Ein Friseurbesuch ist mehr als nur Haare schneiden, föhnen oder färben. Für die einen ist es ein Mini-Urlaub von Arbeit oder Familie. Für die anderen nicht selten die einzige Möglichkeit für einen Plausch mit anderen. Stammkundin Gisela Pollini geht sogar noch einen Schritt weiter: „Seien wir doch ehrlich, viele Menschen gehen in erster Linie zum Friseur, um soziale Kontakte zu haben. So wie manche zum Arzt gehen, um zu reden, und nicht, weil sie krank sind.“
Martina Ackermann, ausgebildete Friseurin und seit 2007 im Wollmatinger Geschäft „Deine Prise Auszeit“ tätig, bestätigt das: „Meiner Meinung nach ist der Wunsch nach dem Haareschneiden nur der halbe Grund für einen Friseurbesuch, wenn überhaupt. Die Menschen brauchen das Gespräch, den Austausch – man kann ihnen doch nicht alles nehmen.“
Ginge es nach ihr, würde man Friseurläden als systemrelevant einstufen. „Die psychologischen Praxen sind überfüllt, und ganz ehrlich, wir als Friseure fangen ganz viel ab.“ Sie sorgt sich um ihre Kunden und steht während des Lockdowns und der erzwungenen Schließung der Salons mit vielen im privaten Austausch. Finanziell kommt sie gerade noch über die Runden mit dem Kurzarbeitergeld, das ihr vom Arbeitgeber gezahlt wird. Doch dass es am 1. März endlich wieder los geht, sorgt auch bei ihr für eine gewisse Erleichterung.
Noch keine Hilfen da
Laut Nico Wegner, Friseurhandwerksmeister aus Konstanz, wird die Unternehmerseite bei der wochenlangen Schließung noch viel zu wenig gesehen. „Ich zahle meinen 14 Angestellten das Kurzarbeitergeld, von der Agentur für Arbeit kam bislang nur die Information, dass mein Antrag eingegangen ist. Geld ist bisher keines geflossen.“
Dabei will er nicht jammern und betont, er habe durchaus Verständnis dafür, dass nicht zwei Wochen nach Antragseingang das Geld auf dem Konto sei. Dennoch: „Wenn ich meinen Angestellten das Geld vorstrecke, habe ich immer noch die Kosten für die Miete ausstehen und selbst überhaupt nichts verdient!“
Offen erzählt Wegner von den Einbußen, die er seit der Schließung am 16. Dezember hatte. „Uns ist das gesamte Weihnachtsgeschäft verloren gegangen“, resümiert er. Normalerweise lassen sich viele kurz vor den Feiertagen nämlich noch einmal ordentlich frisieren. Verständnis für die Schließung hat er nicht, vor allem nicht unter dem Gesichtspunkt, dass fast alle anderen Handwerksbetriebe geöffnet bleiben konnten.

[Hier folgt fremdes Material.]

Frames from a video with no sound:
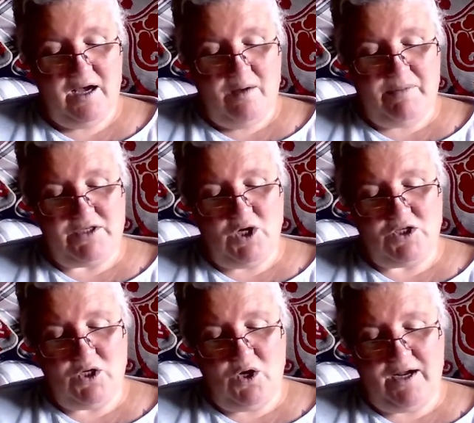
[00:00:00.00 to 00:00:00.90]
But
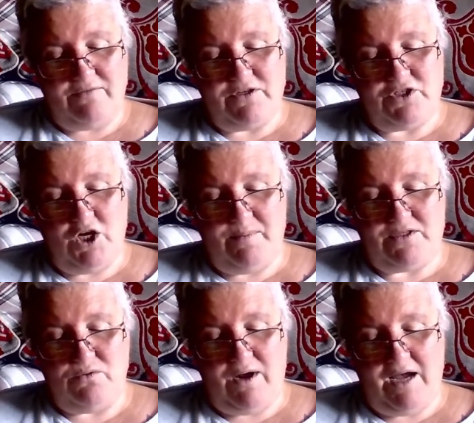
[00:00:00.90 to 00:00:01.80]
not long after Toby's
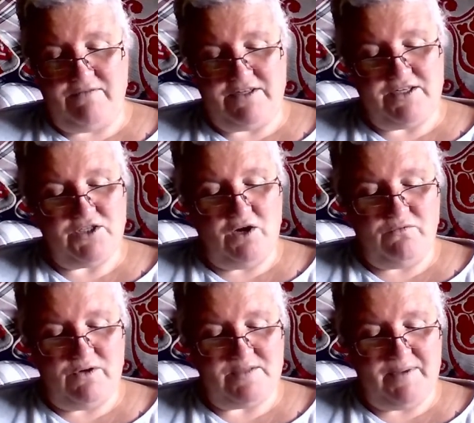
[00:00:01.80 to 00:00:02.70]
arrival, a
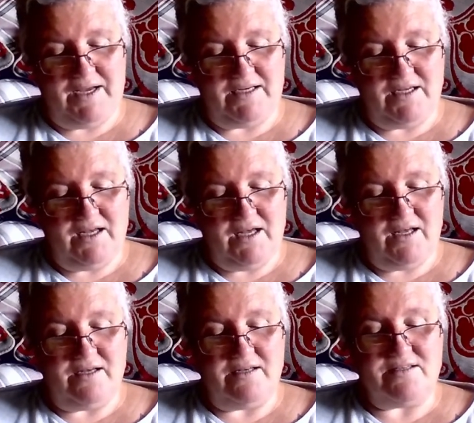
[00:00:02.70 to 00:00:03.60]
discovery is made.
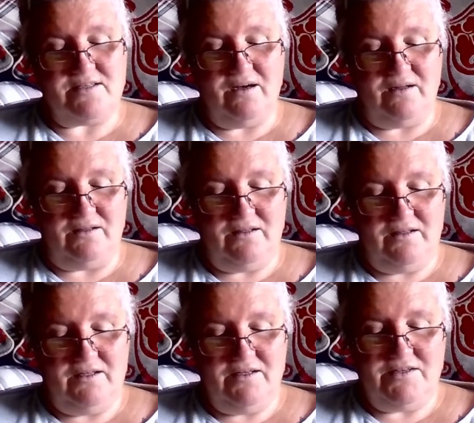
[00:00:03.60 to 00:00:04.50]
A skull,
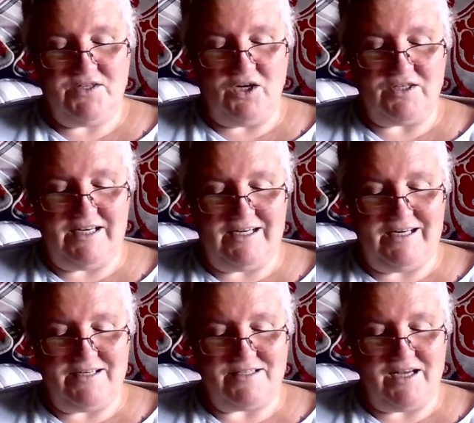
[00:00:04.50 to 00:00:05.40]
tucked neatly
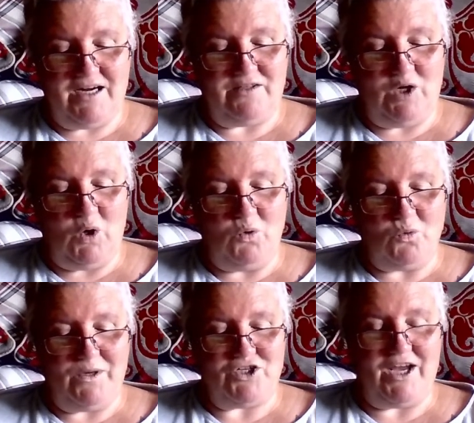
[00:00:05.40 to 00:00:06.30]
inside the old
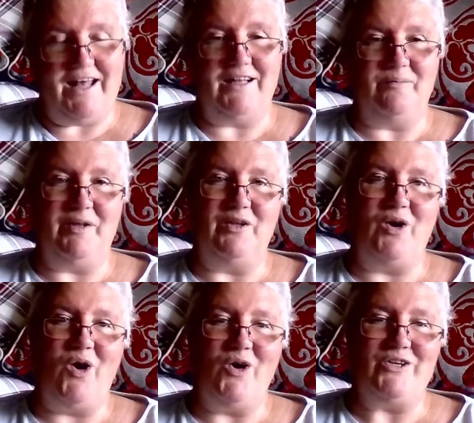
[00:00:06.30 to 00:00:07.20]
Witch Elm in the
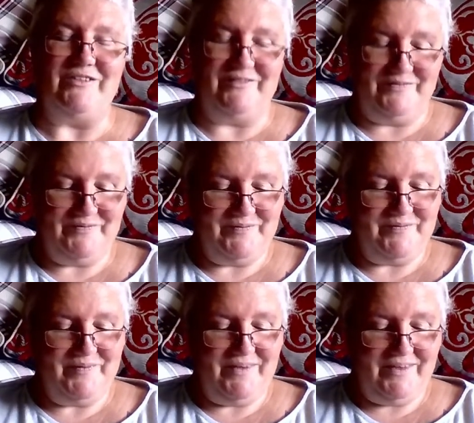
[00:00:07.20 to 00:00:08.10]
garden.
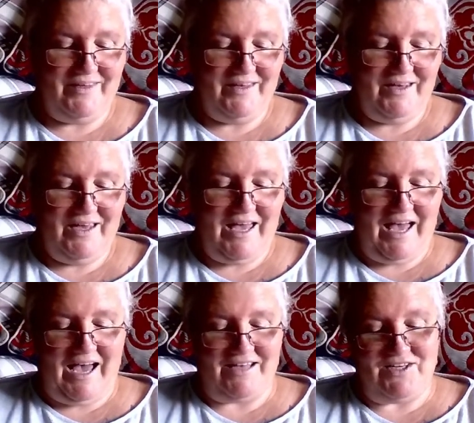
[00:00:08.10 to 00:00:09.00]

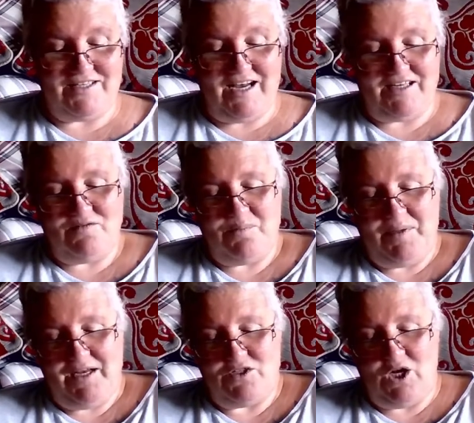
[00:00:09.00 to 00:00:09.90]
As detectives
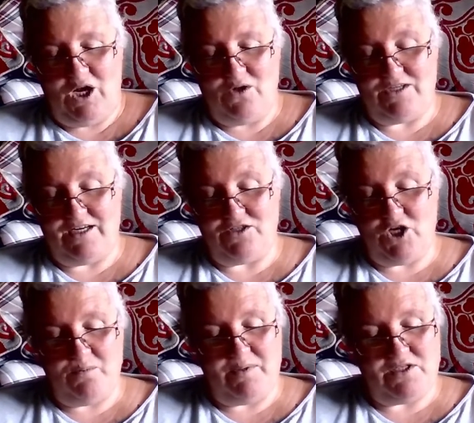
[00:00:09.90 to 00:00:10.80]
begin to close in,
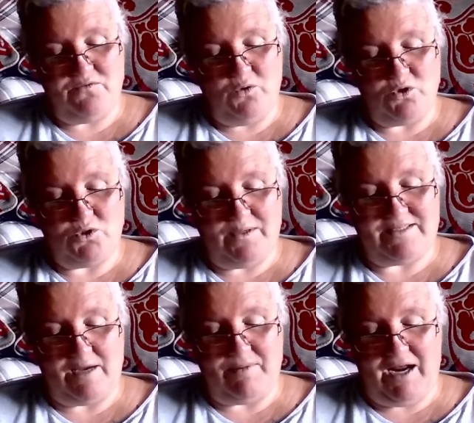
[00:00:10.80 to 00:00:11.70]
Toby is forced to
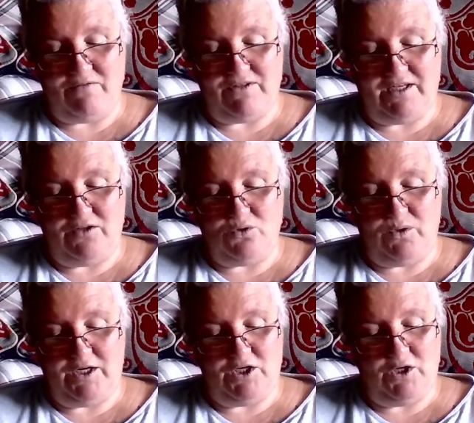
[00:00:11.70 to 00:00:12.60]
examine everything he thought
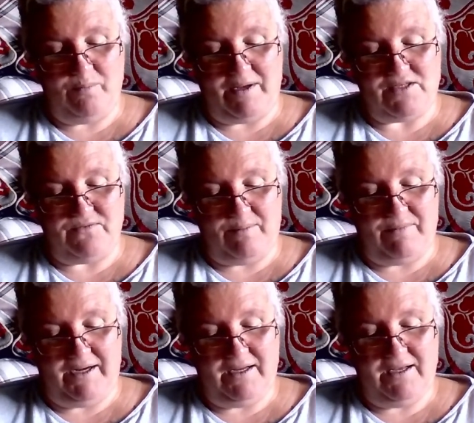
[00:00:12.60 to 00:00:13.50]
he knew about his
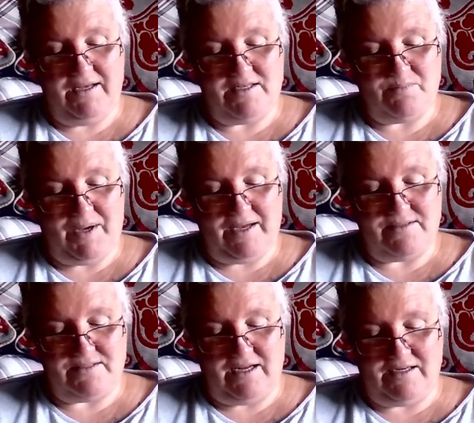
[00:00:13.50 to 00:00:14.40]
family, his
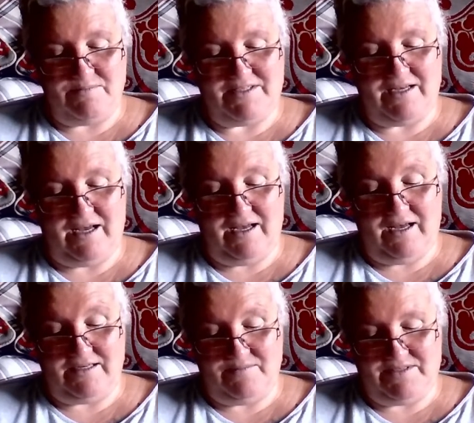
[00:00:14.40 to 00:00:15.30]
past and
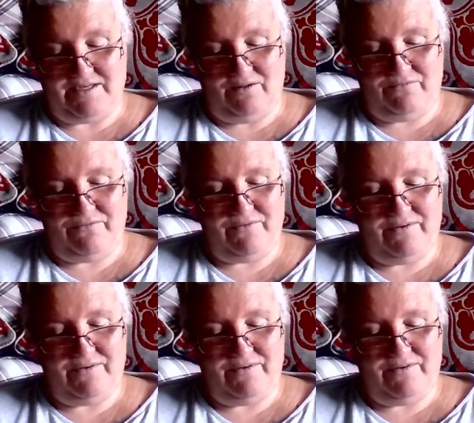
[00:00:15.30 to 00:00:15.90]
himself.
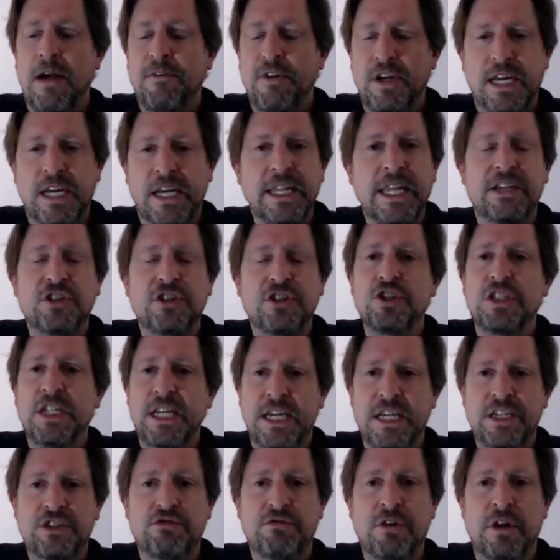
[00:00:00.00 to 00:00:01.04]
have a connection to
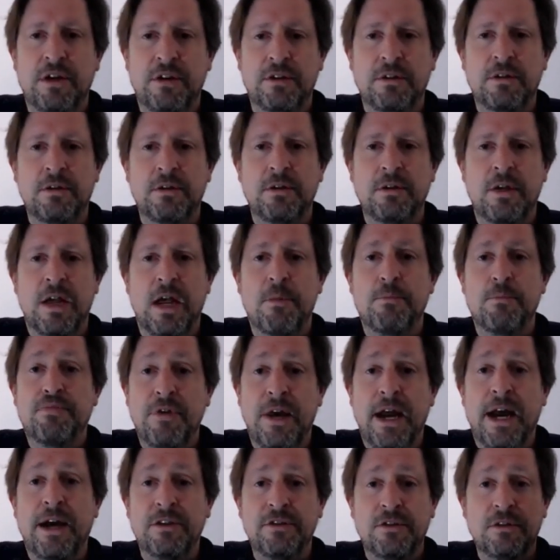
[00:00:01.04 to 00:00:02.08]
Israel, are
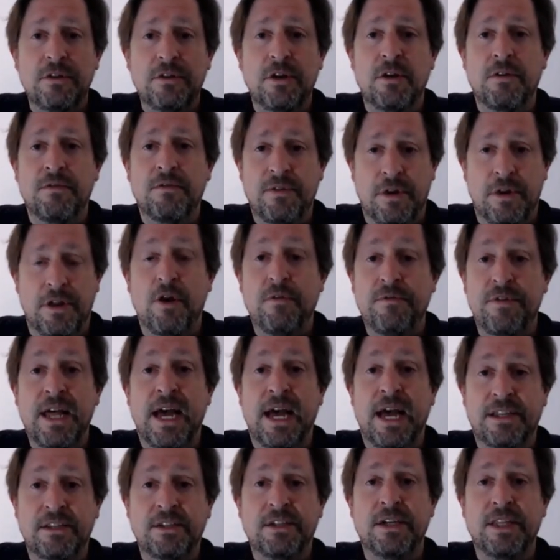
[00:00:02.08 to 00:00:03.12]
proud of
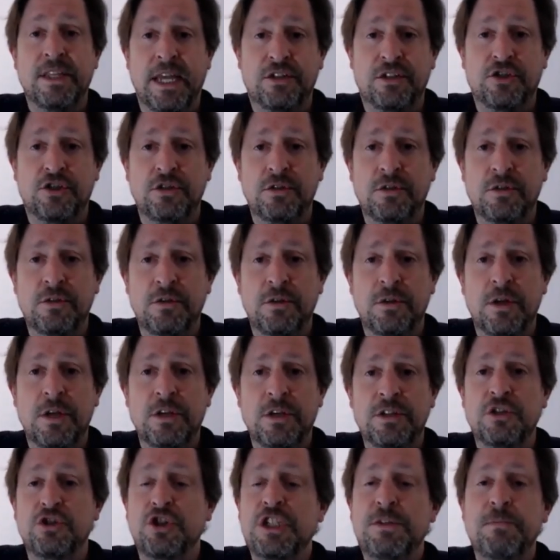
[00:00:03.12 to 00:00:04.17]
that connection.
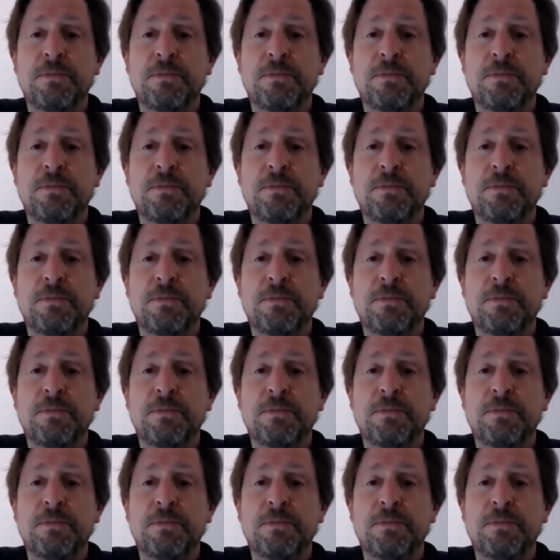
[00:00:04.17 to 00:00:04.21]
So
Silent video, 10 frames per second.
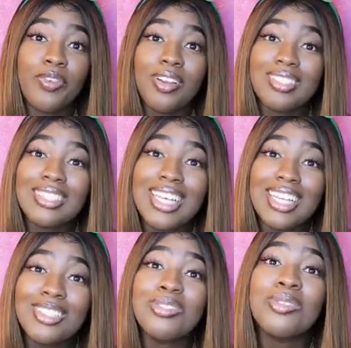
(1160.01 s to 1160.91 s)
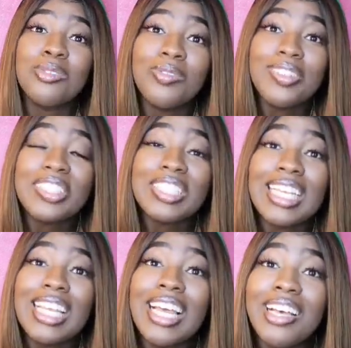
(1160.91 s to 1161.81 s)
First day too. First
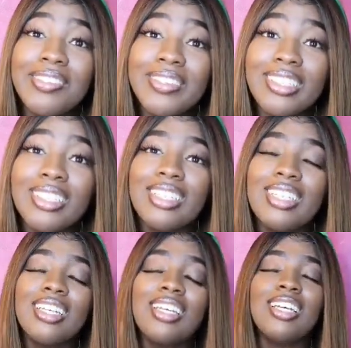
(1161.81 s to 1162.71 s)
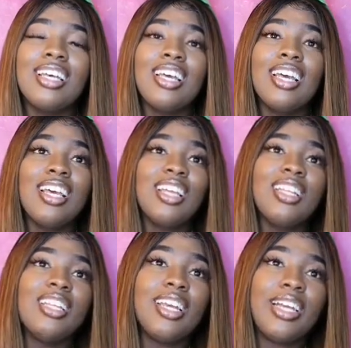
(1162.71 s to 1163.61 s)
day ever.
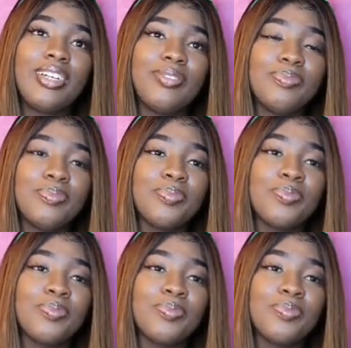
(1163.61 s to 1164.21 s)
Now,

Eine klare Linie, um die Unternehmer zu unterstützen, das wünsche er sich von der Politik – und eine langfristige Perspektive, vielleicht auch mit einer Senkung der Mehrwertsteuer auf sieben Prozent. „Wir arbeiten hier im Friseurladen ohnehin unter hohen Hygieneauflagen“, argumentiert Wegner, der auch im Landesverband der Friseure aktiv ist.
Hoffnung auf raschen Termin
Den sozialen Aspekt unterstreicht auch Wegners langjährige Kundin Brigitte Fuchs. Sie meint: „Irgendwie bespricht man ja schon vieles mit dem Friseur! Noch komme ich dank Mütze und Zopf ganz gut zurecht und hoffe, dass ich dann nach der Öffnung rasch einen Termin ergattern kann.“ Ihr Mann dagegen lässt die Haare einfach weiterwachsen: „Irgendwo muss es sich ja auch zeigen, dass Corona ist!“
Dass derzeit die Telefone glühen, weil sich Kunden schnellstmöglich nach der Öffnung eine neue Frisur verpassen lassen wollen, das hört man von so einigen. Jens Stöhrmann, Friseurmeister aus Dettingen, vergibt nach der Ankündigung der Wiederöffnung zum 1. März ebenfalls schon fleißig Termine: „Als kleiner Unternehmer hatte ich wie viele andere auch Zukunftsängste. Zum Glück habe ich aber einen verständnisvollen Vermieter, der mir in den vergangenen Monaten sehr entgegengekommen ist.“ Stöhrmann hat die vergangenen Wochen positiv genutzt: Er hat seinen Laden renoviert.